§ ASSIGNMENT:
Using the records below, write out again exactly the lines that begin at the line containing "[00:02:35.68 to 00:02:35.85]" and end at the line containing "[00:00:12.00 to 00:00:12.40]", and no other lines.

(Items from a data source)
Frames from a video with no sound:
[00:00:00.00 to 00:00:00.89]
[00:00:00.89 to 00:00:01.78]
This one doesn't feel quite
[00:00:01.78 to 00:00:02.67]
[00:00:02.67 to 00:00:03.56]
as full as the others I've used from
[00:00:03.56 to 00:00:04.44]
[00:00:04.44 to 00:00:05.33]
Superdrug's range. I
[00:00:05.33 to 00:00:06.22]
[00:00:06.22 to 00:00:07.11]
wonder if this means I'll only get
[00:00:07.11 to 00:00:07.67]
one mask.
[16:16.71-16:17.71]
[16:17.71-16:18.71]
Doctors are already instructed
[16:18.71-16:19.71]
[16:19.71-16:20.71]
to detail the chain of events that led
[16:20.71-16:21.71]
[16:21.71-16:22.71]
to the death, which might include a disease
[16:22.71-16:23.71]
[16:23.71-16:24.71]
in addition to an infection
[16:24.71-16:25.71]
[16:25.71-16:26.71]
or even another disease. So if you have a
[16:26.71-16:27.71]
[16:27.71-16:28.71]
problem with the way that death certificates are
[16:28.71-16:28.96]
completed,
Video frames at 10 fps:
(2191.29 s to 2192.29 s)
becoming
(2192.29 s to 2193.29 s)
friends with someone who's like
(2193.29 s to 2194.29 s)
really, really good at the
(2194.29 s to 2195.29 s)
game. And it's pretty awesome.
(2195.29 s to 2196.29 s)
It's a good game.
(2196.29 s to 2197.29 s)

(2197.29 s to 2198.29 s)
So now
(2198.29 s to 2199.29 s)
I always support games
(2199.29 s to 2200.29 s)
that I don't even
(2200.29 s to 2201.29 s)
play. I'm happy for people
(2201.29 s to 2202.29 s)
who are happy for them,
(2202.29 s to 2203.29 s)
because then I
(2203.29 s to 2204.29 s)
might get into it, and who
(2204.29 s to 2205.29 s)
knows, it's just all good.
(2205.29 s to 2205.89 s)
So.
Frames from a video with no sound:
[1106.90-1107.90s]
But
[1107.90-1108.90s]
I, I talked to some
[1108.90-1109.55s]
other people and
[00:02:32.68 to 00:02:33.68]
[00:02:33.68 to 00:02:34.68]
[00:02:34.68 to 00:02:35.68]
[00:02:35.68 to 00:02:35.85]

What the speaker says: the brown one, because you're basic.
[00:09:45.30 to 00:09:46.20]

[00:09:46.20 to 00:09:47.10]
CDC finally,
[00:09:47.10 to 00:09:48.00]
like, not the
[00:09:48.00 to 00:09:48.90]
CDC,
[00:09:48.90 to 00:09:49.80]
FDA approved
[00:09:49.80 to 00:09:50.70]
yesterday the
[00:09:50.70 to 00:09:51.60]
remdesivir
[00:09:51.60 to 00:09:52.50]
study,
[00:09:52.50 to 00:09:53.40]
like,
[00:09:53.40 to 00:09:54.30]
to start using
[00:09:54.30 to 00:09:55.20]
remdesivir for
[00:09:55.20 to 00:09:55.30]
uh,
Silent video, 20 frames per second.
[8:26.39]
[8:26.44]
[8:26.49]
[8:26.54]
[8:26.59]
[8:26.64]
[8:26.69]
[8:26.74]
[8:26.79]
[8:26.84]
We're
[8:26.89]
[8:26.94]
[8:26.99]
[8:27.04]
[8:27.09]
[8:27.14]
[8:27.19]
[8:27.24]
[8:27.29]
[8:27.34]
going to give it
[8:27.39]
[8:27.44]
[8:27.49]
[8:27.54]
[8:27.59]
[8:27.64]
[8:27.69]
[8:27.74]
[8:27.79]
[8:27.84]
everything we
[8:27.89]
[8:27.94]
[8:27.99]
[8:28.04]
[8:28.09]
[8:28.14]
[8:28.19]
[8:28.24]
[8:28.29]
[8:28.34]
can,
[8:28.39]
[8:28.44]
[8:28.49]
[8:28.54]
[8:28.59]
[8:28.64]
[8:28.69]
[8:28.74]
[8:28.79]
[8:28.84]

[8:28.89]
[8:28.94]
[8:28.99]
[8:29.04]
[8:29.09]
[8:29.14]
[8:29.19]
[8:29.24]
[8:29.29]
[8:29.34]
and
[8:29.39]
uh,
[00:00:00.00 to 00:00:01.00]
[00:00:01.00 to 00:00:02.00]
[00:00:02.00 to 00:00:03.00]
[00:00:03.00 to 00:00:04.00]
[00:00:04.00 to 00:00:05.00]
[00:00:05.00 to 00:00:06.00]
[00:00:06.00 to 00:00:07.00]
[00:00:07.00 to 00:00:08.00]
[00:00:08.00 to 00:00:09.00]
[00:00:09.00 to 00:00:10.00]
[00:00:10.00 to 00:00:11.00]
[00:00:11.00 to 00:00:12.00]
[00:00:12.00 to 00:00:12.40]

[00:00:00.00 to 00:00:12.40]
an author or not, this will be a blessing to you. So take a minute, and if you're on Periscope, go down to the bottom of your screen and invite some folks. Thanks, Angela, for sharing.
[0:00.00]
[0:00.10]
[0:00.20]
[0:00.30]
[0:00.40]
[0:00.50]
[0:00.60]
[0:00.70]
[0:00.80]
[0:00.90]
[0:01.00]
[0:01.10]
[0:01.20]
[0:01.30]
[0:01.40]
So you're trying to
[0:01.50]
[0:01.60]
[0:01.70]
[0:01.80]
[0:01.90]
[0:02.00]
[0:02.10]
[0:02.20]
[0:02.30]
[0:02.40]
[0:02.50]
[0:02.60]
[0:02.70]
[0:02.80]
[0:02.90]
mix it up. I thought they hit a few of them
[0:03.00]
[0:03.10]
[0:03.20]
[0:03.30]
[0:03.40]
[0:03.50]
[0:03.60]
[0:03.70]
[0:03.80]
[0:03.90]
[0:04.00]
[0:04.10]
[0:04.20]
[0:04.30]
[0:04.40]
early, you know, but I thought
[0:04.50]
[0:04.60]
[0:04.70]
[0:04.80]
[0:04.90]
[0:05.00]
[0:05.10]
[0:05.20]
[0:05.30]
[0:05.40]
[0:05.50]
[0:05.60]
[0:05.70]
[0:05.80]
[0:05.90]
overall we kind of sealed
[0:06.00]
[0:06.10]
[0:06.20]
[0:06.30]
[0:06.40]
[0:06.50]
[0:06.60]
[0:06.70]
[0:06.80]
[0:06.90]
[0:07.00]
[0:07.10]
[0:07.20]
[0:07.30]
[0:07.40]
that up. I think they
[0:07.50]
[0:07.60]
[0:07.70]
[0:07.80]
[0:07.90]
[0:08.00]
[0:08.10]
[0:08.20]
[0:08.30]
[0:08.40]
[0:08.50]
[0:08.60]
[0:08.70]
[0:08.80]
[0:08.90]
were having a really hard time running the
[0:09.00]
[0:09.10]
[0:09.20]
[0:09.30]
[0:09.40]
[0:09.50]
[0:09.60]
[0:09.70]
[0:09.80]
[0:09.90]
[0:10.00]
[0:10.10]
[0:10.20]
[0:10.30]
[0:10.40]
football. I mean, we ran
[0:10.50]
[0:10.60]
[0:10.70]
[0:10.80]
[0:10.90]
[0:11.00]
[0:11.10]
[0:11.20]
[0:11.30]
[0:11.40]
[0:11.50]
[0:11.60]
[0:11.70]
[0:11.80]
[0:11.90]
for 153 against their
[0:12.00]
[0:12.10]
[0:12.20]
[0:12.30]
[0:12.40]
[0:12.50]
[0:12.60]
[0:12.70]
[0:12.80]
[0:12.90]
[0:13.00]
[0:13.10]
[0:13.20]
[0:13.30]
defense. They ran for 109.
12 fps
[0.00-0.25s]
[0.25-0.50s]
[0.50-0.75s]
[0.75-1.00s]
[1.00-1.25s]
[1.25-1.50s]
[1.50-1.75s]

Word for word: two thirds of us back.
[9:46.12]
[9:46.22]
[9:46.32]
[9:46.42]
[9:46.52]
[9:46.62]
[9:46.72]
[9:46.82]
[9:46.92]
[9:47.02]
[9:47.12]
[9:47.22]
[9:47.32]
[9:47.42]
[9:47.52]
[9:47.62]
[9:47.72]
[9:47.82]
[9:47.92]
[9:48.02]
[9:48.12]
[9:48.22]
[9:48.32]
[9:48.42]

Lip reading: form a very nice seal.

§ RESPONSE FOR THIS EXERCISE:
[00:02:35.68 to 00:02:35.85]

What the speaker says: the brown one, because you're basic.
[00:09:45.30 to 00:09:46.20]

[00:09:46.20 to 00:09:47.10]
CDC finally,
[00:09:47.10 to 00:09:48.00]
like, not the
[00:09:48.00 to 00:09:48.90]
CDC,
[00:09:48.90 to 00:09:49.80]
FDA approved
[00:09:49.80 to 00:09:50.70]
yesterday the
[00:09:50.70 to 00:09:51.60]
remdesivir
[00:09:51.60 to 00:09:52.50]
study,
[00:09:52.50 to 00:09:53.40]
like,
[00:09:53.40 to 00:09:54.30]
to start using
[00:09:54.30 to 00:09:55.20]
remdesivir for
[00:09:55.20 to 00:09:55.30]
uh,
Silent video, 20 frames per second.
[8:26.39]
[8:26.44]
[8:26.49]
[8:26.54]
[8:26.59]
[8:26.64]
[8:26.69]
[8:26.74]
[8:26.79]
[8:26.84]
We're
[8:26.89]
[8:26.94]
[8:26.99]
[8:27.04]
[8:27.09]
[8:27.14]
[8:27.19]
[8:27.24]
[8:27.29]
[8:27.34]
going to give it
[8:27.39]
[8:27.44]
[8:27.49]
[8:27.54]
[8:27.59]
[8:27.64]
[8:27.69]
[8:27.74]
[8:27.79]
[8:27.84]
everything we
[8:27.89]
[8:27.94]
[8:27.99]
[8:28.04]
[8:28.09]
[8:28.14]
[8:28.19]
[8:28.24]
[8:28.29]
[8:28.34]
can,
[8:28.39]
[8:28.44]
[8:28.49]
[8:28.54]
[8:28.59]
[8:28.64]
[8:28.69]
[8:28.74]
[8:28.79]
[8:28.84]

[8:28.89]
[8:28.94]
[8:28.99]
[8:29.04]
[8:29.09]
[8:29.14]
[8:29.19]
[8:29.24]
[8:29.29]
[8:29.34]
and
[8:29.39]
uh,
[00:00:00.00 to 00:00:01.00]
[00:00:01.00 to 00:00:02.00]
[00:00:02.00 to 00:00:03.00]
[00:00:03.00 to 00:00:04.00]
[00:00:04.00 to 00:00:05.00]
[00:00:05.00 to 00:00:06.00]
[00:00:06.00 to 00:00:07.00]
[00:00:07.00 to 00:00:08.00]
[00:00:08.00 to 00:00:09.00]
[00:00:09.00 to 00:00:10.00]
[00:00:10.00 to 00:00:11.00]
[00:00:11.00 to 00:00:12.00]
[00:00:12.00 to 00:00:12.40]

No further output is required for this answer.